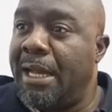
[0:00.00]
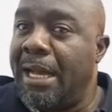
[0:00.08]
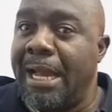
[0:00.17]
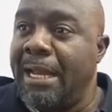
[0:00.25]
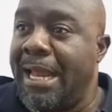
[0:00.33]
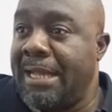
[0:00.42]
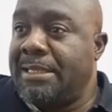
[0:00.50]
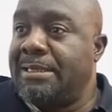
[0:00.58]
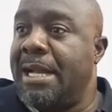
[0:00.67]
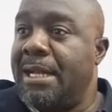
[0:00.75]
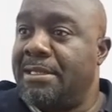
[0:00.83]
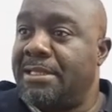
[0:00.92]
I liked
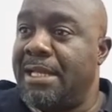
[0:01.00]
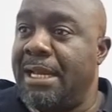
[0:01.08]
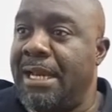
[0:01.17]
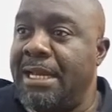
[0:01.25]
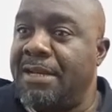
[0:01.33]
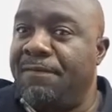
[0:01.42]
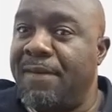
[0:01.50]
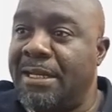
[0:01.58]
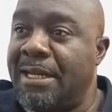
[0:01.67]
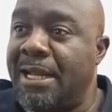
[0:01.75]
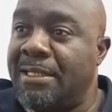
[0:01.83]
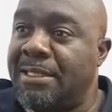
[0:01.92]
that. I liked the fact
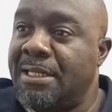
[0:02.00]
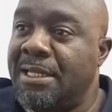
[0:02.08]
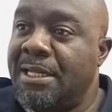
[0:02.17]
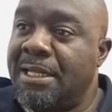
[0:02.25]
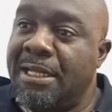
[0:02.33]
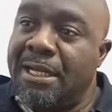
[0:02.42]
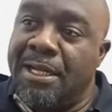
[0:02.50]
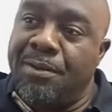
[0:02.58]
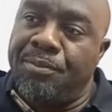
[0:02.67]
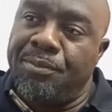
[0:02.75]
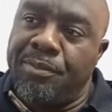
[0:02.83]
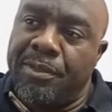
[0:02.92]
that uh,
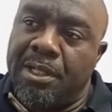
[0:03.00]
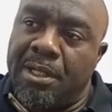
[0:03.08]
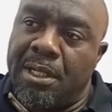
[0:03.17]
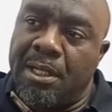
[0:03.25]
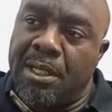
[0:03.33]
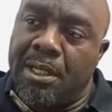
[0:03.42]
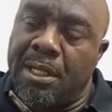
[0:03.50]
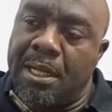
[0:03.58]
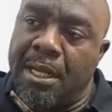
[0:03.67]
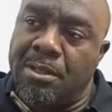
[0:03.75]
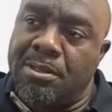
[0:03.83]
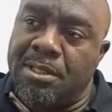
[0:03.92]

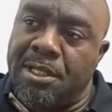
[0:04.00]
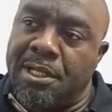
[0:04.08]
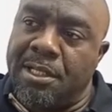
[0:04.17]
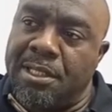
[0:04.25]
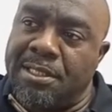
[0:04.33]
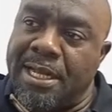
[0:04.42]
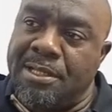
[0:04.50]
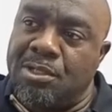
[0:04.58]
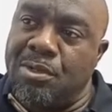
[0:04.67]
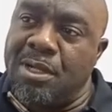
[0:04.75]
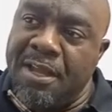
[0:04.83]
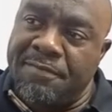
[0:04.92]
I was taking a title
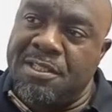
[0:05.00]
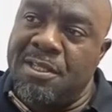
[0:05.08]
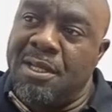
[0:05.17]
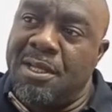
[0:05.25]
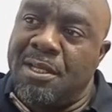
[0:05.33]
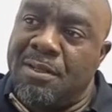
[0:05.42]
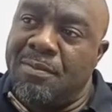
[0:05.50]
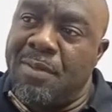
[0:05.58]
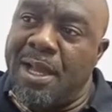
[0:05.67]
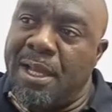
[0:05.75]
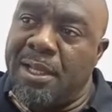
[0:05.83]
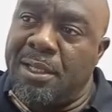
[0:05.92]
left
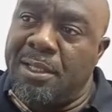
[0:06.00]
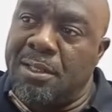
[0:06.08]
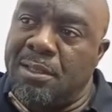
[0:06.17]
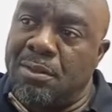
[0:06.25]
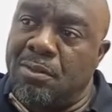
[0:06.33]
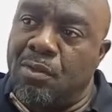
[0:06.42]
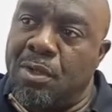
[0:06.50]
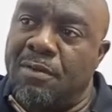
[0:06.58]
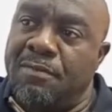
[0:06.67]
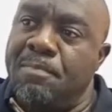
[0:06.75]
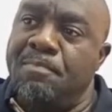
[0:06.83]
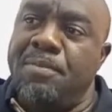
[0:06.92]
by one of
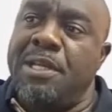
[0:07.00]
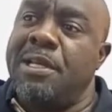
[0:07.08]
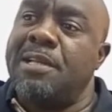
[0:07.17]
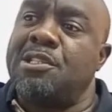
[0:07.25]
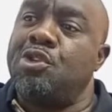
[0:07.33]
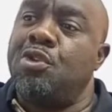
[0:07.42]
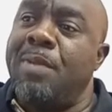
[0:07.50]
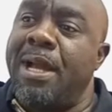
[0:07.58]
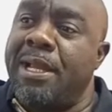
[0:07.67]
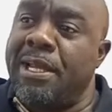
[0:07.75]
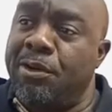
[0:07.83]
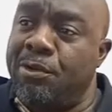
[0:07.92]
the biggest Yoruba
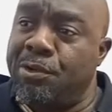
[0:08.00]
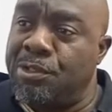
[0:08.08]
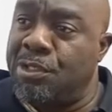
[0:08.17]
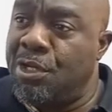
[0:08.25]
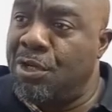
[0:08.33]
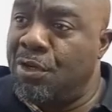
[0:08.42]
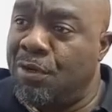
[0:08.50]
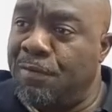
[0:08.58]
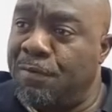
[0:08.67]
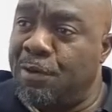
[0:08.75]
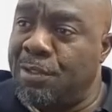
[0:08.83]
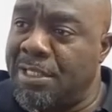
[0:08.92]
heroes of
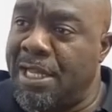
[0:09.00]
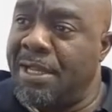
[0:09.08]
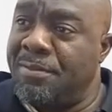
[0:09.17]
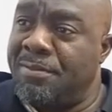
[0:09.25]
all time.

++++++++

== WHAT YOU NEED TO DO ==
Repeat, exactly and in full, all records above, but include no pictures.

== WRITTEN RESPONSE ==
[0:00.00]
[0:00.08]
[0:00.17]
[0:00.25]
[0:00.33]
[0:00.42]
[0:00.50]
[0:00.58]
[0:00.67]
[0:00.75]
[0:00.83]
[0:00.92]
I liked
[0:01.00]
[0:01.08]
[0:01.17]
[0:01.25]
[0:01.33]
[0:01.42]
[0:01.50]
[0:01.58]
[0:01.67]
[0:01.75]
[0:01.83]
[0:01.92]
that. I liked the fact
[0:02.00]
[0:02.08]
[0:02.17]
[0:02.25]
[0:02.33]
[0:02.42]
[0:02.50]
[0:02.58]
[0:02.67]
[0:02.75]
[0:02.83]
[0:02.92]
that uh,
[0:03.00]
[0:03.08]
[0:03.17]
[0:03.25]
[0:03.33]
[0:03.42]
[0:03.50]
[0:03.58]
[0:03.67]
[0:03.75]
[0:03.83]
[0:03.92]

[0:04.00]
[0:04.08]
[0:04.17]
[0:04.25]
[0:04.33]
[0:04.42]
[0:04.50]
[0:04.58]
[0:04.67]
[0:04.75]
[0:04.83]
[0:04.92]
I was taking a title
[0:05.00]
[0:05.08]
[0:05.17]
[0:05.25]
[0:05.33]
[0:05.42]
[0:05.50]
[0:05.58]
[0:05.67]
[0:05.75]
[0:05.83]
[0:05.92]
left
[0:06.00]
[0:06.08]
[0:06.17]
[0:06.25]
[0:06.33]
[0:06.42]
[0:06.50]
[0:06.58]
[0:06.67]
[0:06.75]
[0:06.83]
[0:06.92]
by one of
[0:07.00]
[0:07.08]
[0:07.17]
[0:07.25]
[0:07.33]
[0:07.42]
[0:07.50]
[0:07.58]
[0:07.67]
[0:07.75]
[0:07.83]
[0:07.92]
the biggest Yoruba
[0:08.00]
[0:08.08]
[0:08.17]
[0:08.25]
[0:08.33]
[0:08.42]
[0:08.50]
[0:08.58]
[0:08.67]
[0:08.75]
[0:08.83]
[0:08.92]
heroes of
[0:09.00]
[0:09.08]
[0:09.17]
[0:09.25]
all time.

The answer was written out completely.